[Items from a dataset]
⁂

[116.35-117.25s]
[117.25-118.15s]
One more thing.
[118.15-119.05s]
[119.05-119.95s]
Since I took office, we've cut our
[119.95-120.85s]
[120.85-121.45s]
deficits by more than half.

⁂

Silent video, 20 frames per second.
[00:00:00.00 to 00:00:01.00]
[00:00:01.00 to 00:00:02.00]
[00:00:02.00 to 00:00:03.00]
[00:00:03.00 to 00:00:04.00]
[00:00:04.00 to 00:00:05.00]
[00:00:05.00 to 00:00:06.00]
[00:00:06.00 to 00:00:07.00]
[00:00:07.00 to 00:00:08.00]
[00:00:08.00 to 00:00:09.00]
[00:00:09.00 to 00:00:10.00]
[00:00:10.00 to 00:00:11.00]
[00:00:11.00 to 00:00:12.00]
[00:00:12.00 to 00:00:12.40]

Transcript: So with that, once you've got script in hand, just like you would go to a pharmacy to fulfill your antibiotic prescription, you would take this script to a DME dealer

⁂

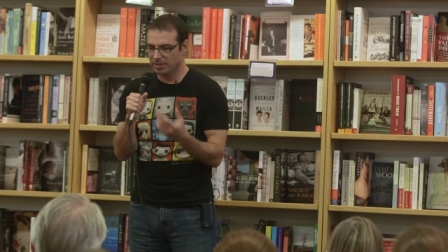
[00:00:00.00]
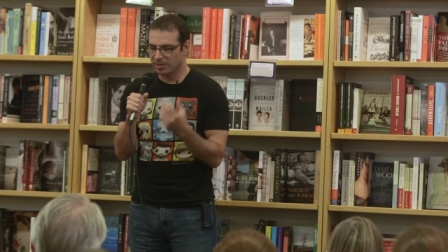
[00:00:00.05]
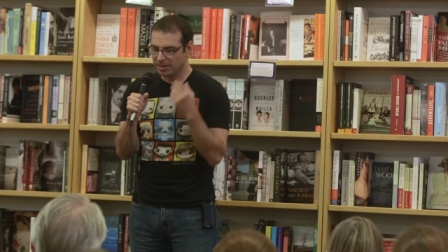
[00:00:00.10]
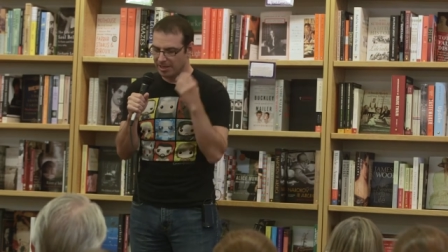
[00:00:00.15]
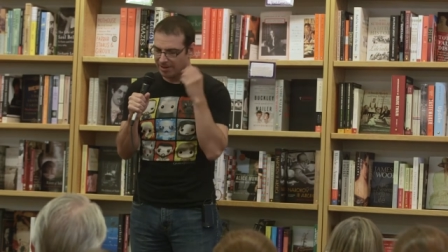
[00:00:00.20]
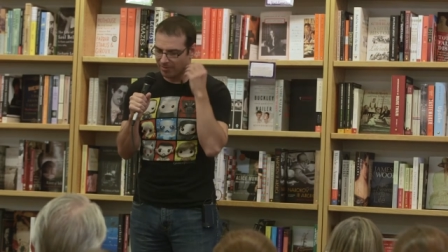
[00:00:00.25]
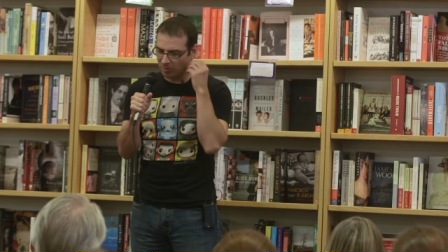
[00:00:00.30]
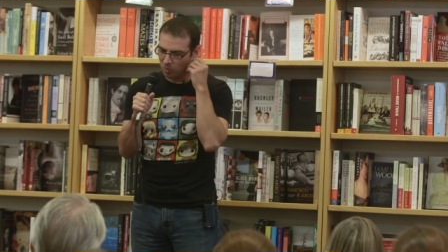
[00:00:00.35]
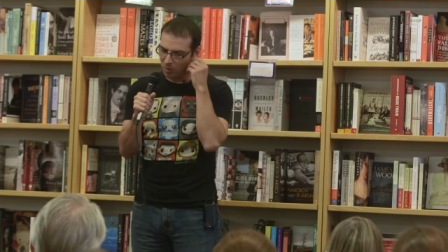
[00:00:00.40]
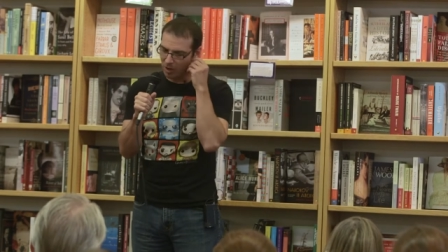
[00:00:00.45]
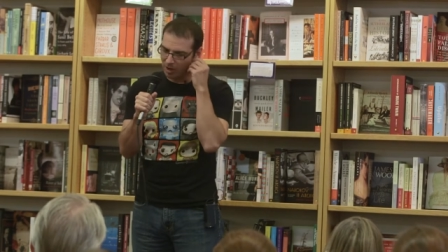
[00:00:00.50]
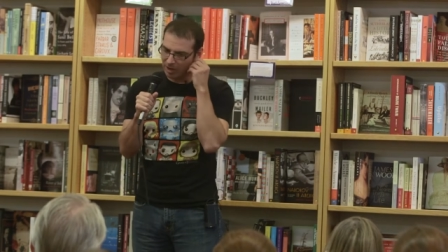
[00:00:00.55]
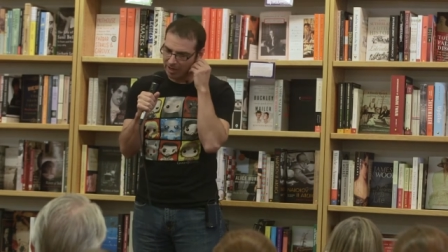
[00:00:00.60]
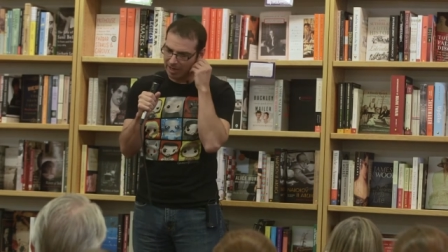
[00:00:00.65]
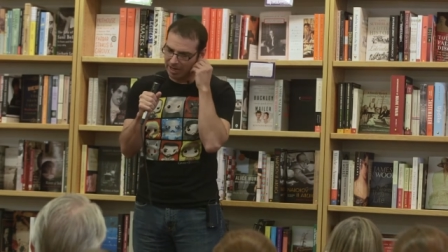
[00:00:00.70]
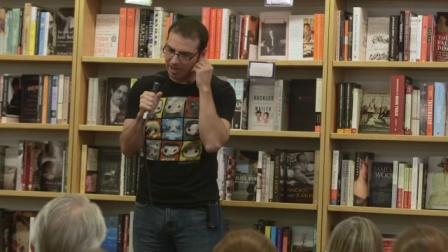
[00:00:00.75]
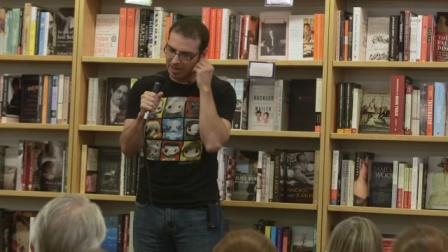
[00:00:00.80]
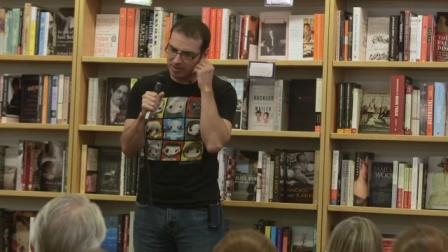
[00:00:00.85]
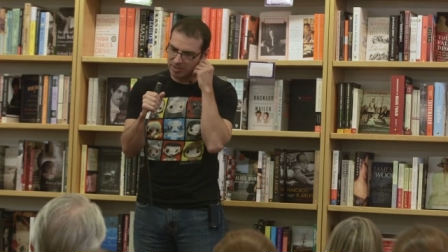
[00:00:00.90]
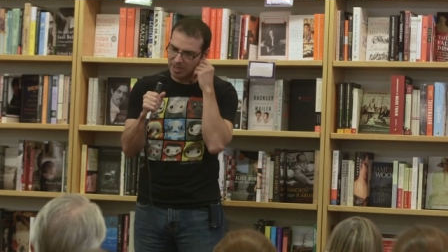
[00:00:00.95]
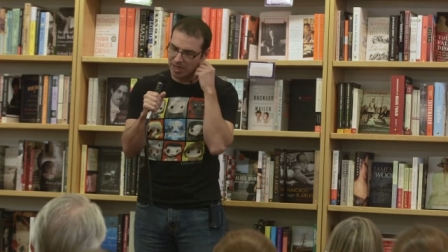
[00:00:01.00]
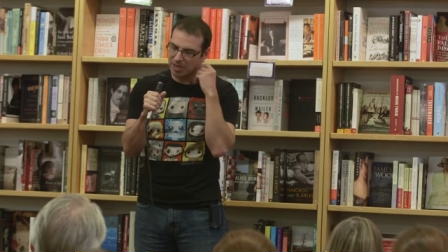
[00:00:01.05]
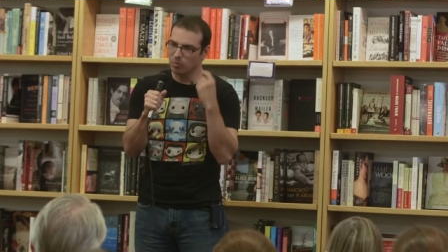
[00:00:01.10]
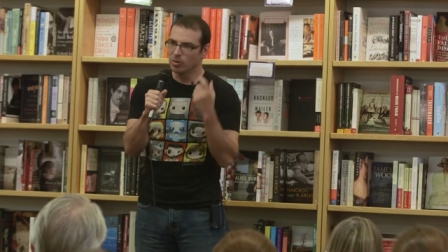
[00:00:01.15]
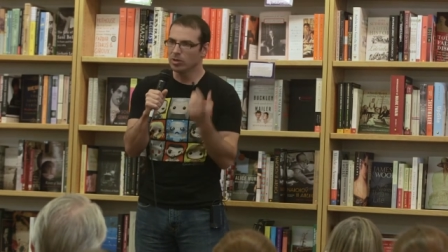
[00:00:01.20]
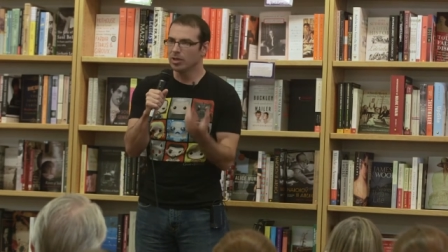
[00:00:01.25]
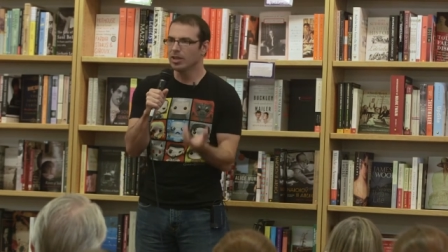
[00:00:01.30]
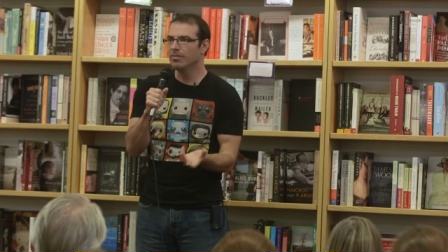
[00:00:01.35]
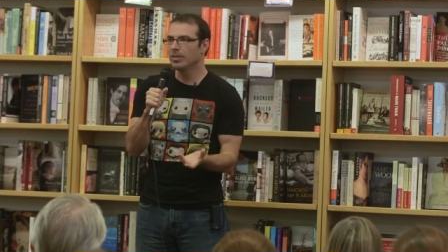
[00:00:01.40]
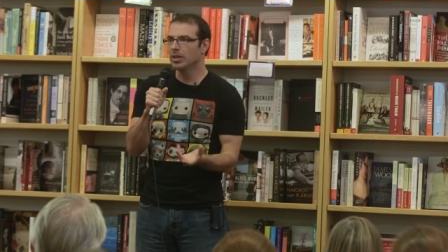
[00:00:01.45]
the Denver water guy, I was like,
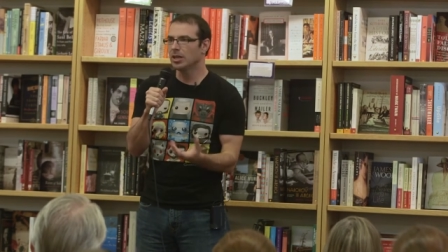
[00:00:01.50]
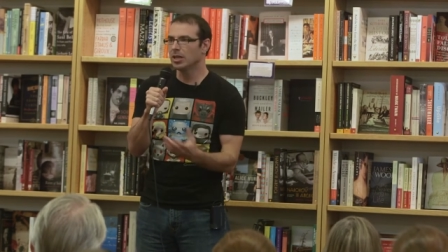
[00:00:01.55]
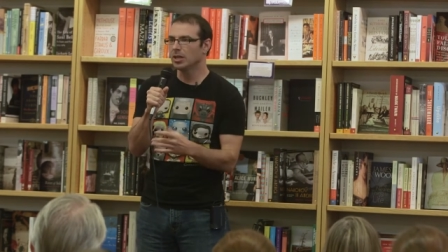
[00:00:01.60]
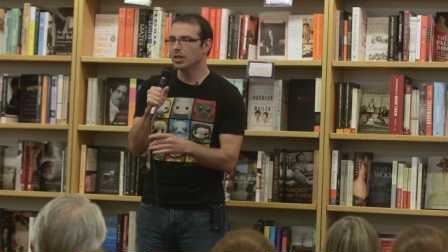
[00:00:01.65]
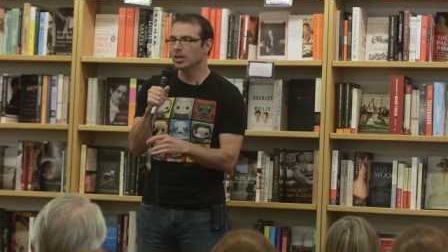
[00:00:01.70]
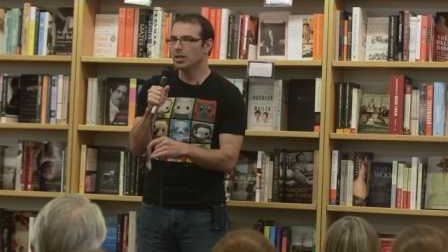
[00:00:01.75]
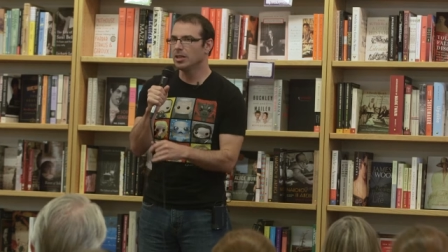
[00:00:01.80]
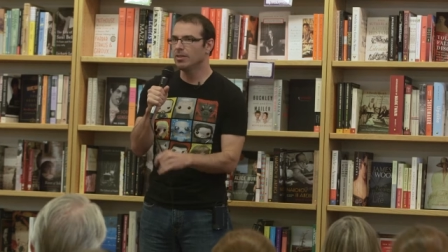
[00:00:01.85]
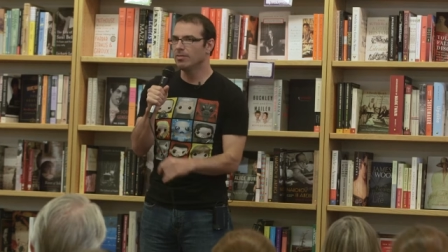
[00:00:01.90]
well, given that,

⁂

◆ WHAT IS BEING ASKED
Starting at the line above that holds "[00:00:00.40]", repeat every line exactly down to and including the line that holds "[00:00:01.20]", then stop. Do not carry over any pictures.

◆ PROBLEM SOLUTION
[00:00:00.40]
[00:00:00.45]
[00:00:00.50]
[00:00:00.55]
[00:00:00.60]
[00:00:00.65]
[00:00:00.70]
[00:00:00.75]
[00:00:00.80]
[00:00:00.85]
[00:00:00.90]
[00:00:00.95]
[00:00:01.00]
[00:00:01.05]
[00:00:01.10]
[00:00:01.15]
[00:00:01.20]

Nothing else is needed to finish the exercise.